We will do one example on how to use these rating to predict a win probability.

Lets take the game in the EF with Carlton vs Sydney

#Use the predict function and include the elorating df which the game round belongs to (i.e. for this game it was in the EF)

#Choose the Home team and Away team
elo_pred_carlton_sydney <- predict(eloratings_EF_QF,
                                   newdata = data.frame(
                                     Week = NA,
                                     Home.Team = "Carlton",
                                     Away.Team = "Sydney"
                                   ))
print(elo_pred_carlton_sydney)
## [1] 0.5827805

This produces the probability.

We can sim this over 1000 games to see what happens. We’d expect the ratio to be similar to our probability.

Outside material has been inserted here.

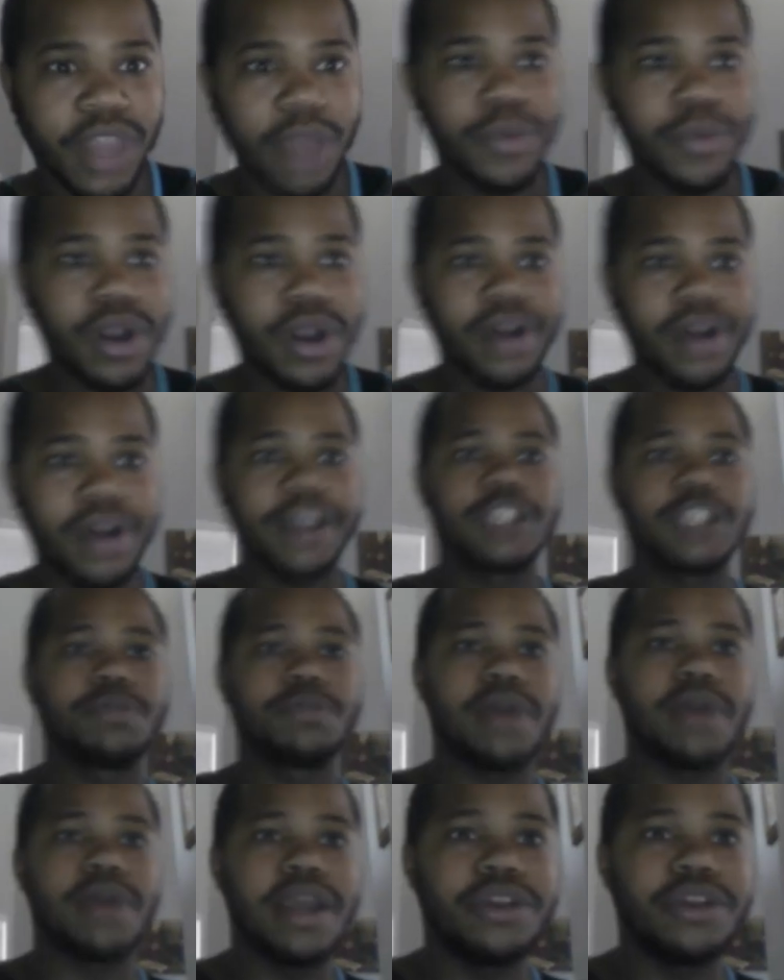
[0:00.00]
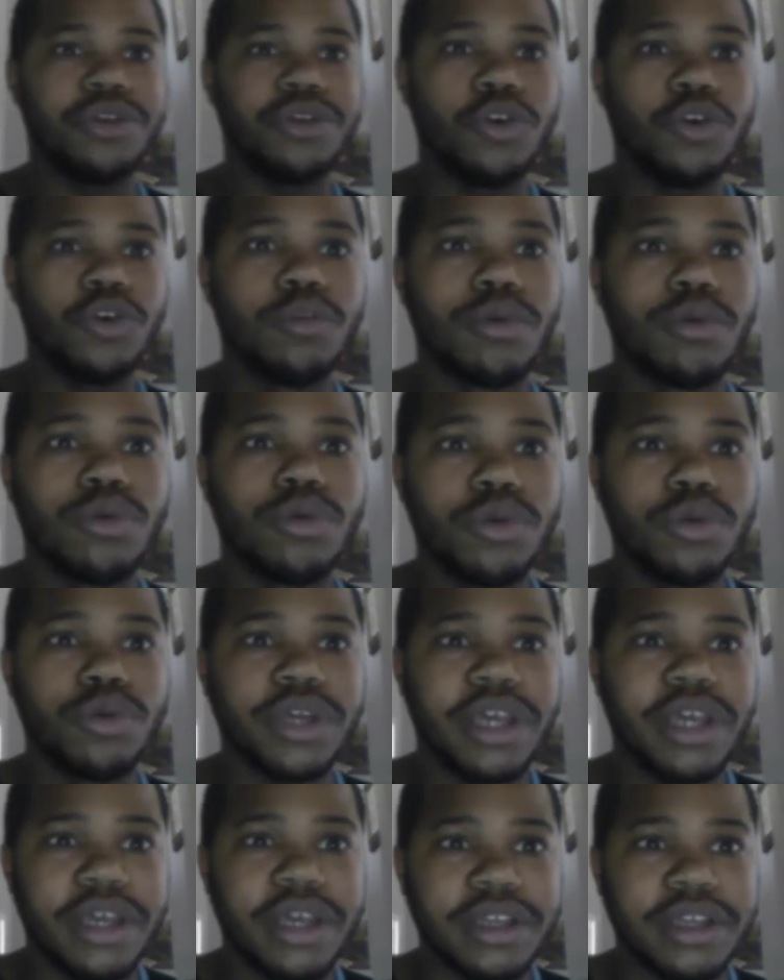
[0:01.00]
And we already explained to you who
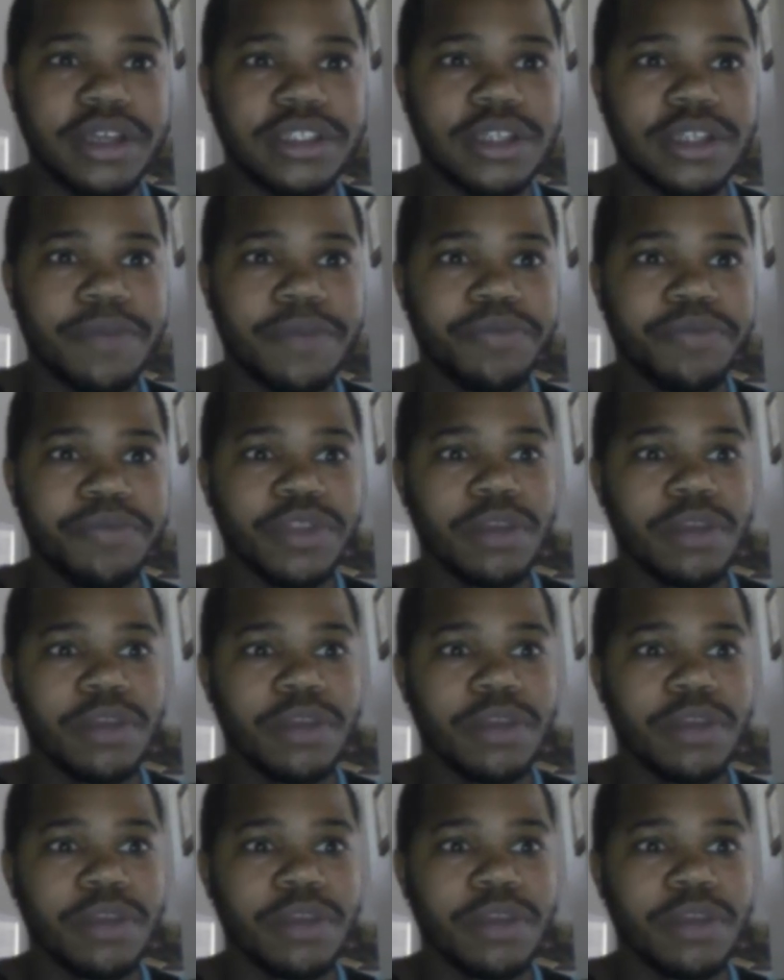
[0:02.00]
Baruch is,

#We will use rbinom to create either a 1 (Home/Carlton win) or 0 (Home/Carlton loss)

#The probability of getting a 1 will be determined by our win probability determined earlier

data.frame(
  
  Carlton = rbinom(n = 1000, size = 1, prob = elo_pred_carlton_sydney)
  
) %>% 
  summarise(Carlton = sum(Carlton),
            Sydney = 1000 - Carlton)
##   Carlton Sydney
## 1     583    417

This shows that out of 1000 games simulated Carlton won 559 and Sydney won 441.